He couldn’t remember ever having felt less comfortable in his own skin as he walked down the corridors of this alien yet also familiar starship wearing clothes not his own. Perhaps it was because the heavy attire belonged to a dead man, or, more likely because everyone they encountered as they made their way through the ship greeted him as if he was that man. The very same one he had killed just minutes earlier.
“This is insane,” he said quietly to Garla walking by his side. “We’re never going to get away with this.”
His aunt jabbed her elbow sharply into his ribs to force him to be quiet just in time for two ship officers coming down the corridor, both of them making eye contact with the person they believed to be their commanding officer.
“Sentinel, you asked for an update on the secondary engine manifold,” the man on the left said as they stopped in front of him and offered a quick salute. Lif recognized his rank insignia, a moderatus, roughly equivalent to a lieutenant commander in Starfleet. “Primary intake valves are now operating at eighty-five percent.”
Lif found himself at a loss for words.
“I understand you requested that we improve performance to ninety percent or better,” the moderatus said when Lif didn’t respond, taking his silence as displeasure. “However, if we expand any more resources on the engine manifolds, I am not sure that we will be able to keep weapon systems unaffected.”
A gentler jab from Garla broke him out of his stupor. “Yes, of course. Engines are a priority,” he said quickly, trying to recall what he knew of Krellonian starship specifications. “But not higher than weapons, not in our current situation. Have you considered siphoning power from the secondary system core by routing plasma flow through sub-light converters?”

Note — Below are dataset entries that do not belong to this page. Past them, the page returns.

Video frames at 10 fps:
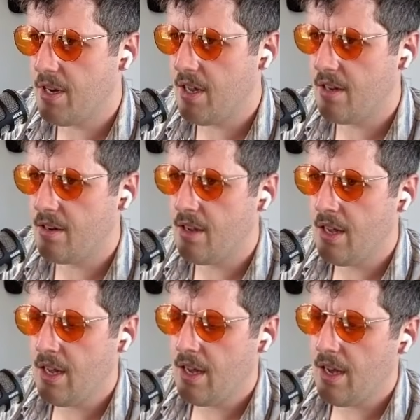in,
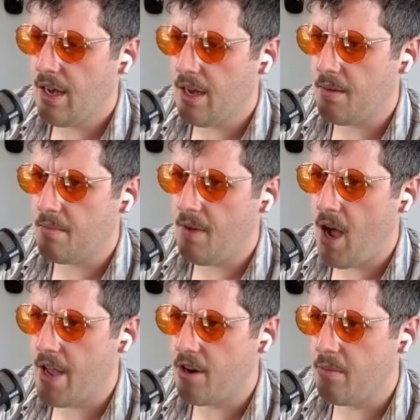
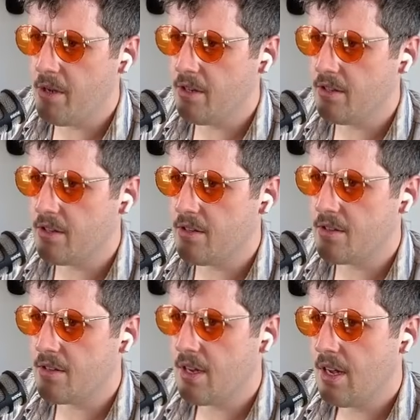IO
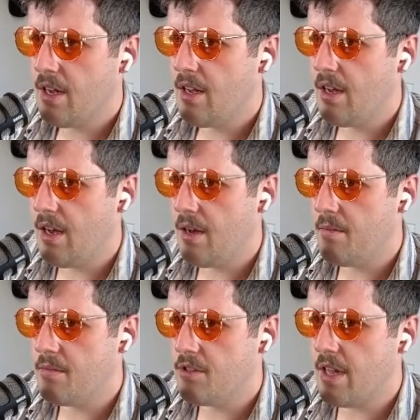Builders.
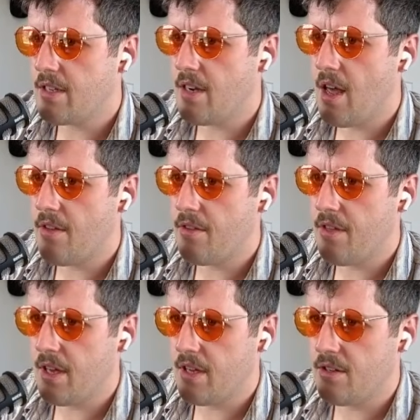So that's another
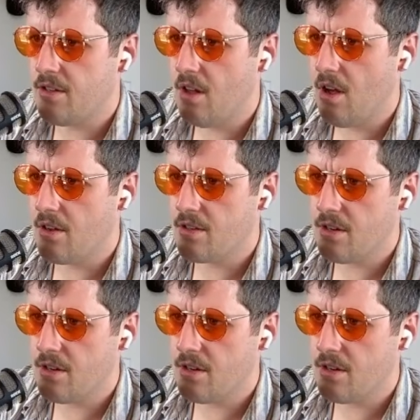thing, is you'll also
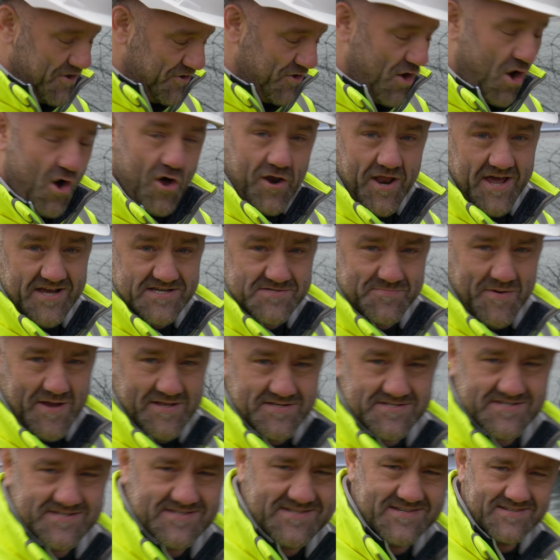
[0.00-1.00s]
Not on
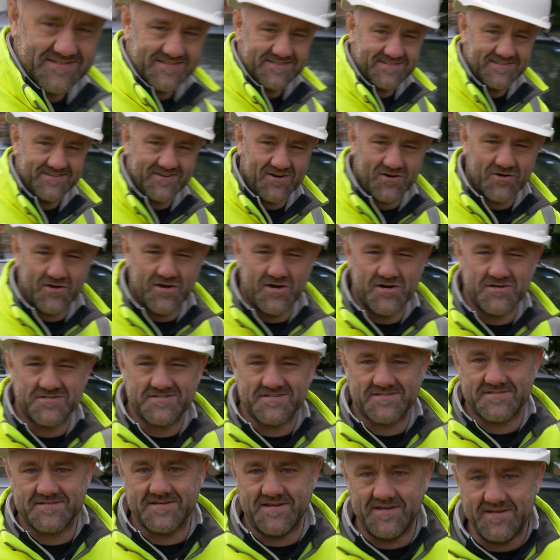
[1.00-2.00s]
expenses,
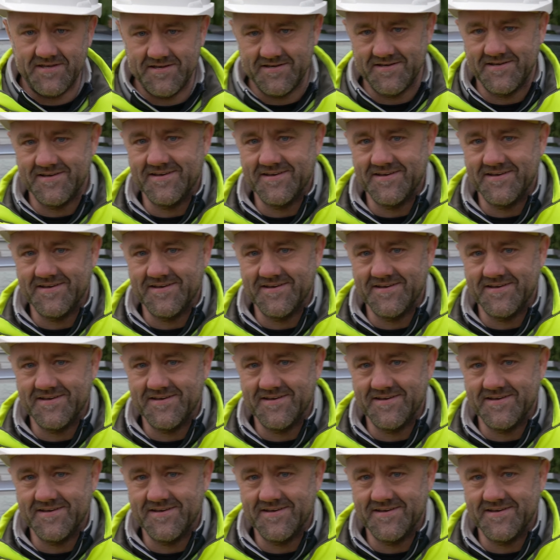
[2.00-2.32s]
courtesy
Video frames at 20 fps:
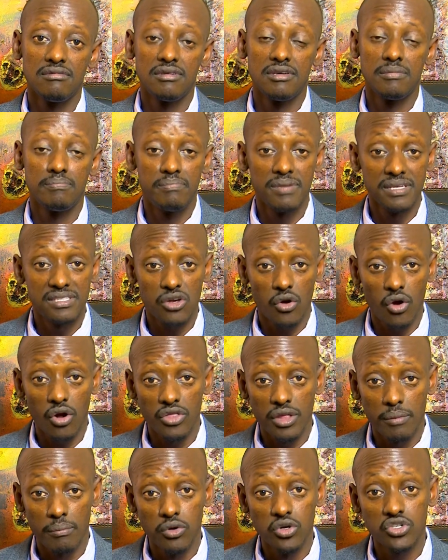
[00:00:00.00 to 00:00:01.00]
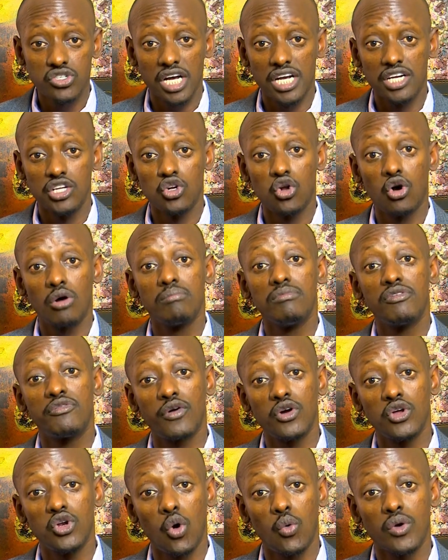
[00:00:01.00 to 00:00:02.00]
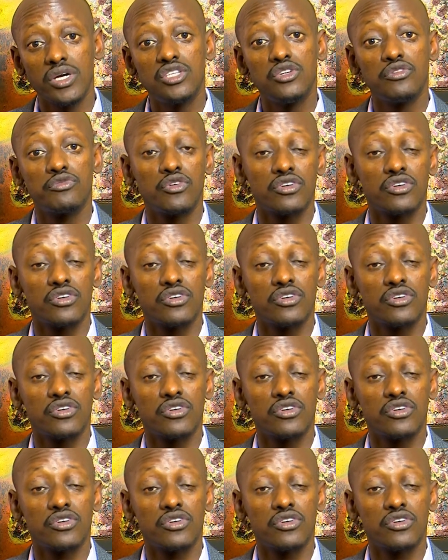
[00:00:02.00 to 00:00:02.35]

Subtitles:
beats around the bush, and before you know it, you've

The two officers exchanged quick, confused looks before the second man, who held a slightly lower rank, spoke up. “That’s not an approved procedure as far as I’m aware, sir.”
“But perhaps it could work,” said the moderatus, immediately garnering him a curious glance from his colleague. “The subspace engines and the secondary core do use the same energy conversion frequency and are located in close physical proximity to each other. If we suspend the engines during the procedure--“
“We might be able to increase power flow to the manifolds,” the other man said, nodding along in agreement. “I don’t think I’ve ever heard of this procedure but theoretically it should work.”
“Well, gentlemen, it sounds to me you have a solution. Better get to it,” said Garla.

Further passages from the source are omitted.